[Dataset extract]

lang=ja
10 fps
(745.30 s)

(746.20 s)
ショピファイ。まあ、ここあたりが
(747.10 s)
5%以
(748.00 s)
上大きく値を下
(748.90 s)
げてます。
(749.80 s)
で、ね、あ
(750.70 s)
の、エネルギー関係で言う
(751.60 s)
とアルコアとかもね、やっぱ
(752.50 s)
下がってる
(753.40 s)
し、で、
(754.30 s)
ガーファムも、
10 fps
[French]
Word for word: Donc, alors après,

[/Dataset extract]

- [Assignment]: The output should match the records above exactly, line for line.

- [Answer to the exercise]:
lang=ja
10 fps
(745.30 s)

(746.20 s)
ショピファイ。まあ、ここあたりが
(747.10 s)
5%以
(748.00 s)
上大きく値を下
(748.90 s)
げてます。
(749.80 s)
で、ね、あ
(750.70 s)
の、エネルギー関係で言う
(751.60 s)
とアルコアとかもね、やっぱ
(752.50 s)
下がってる
(753.40 s)
し、で、
(754.30 s)
ガーファムも、
10 fps
[French]
Word for word: Donc, alors après,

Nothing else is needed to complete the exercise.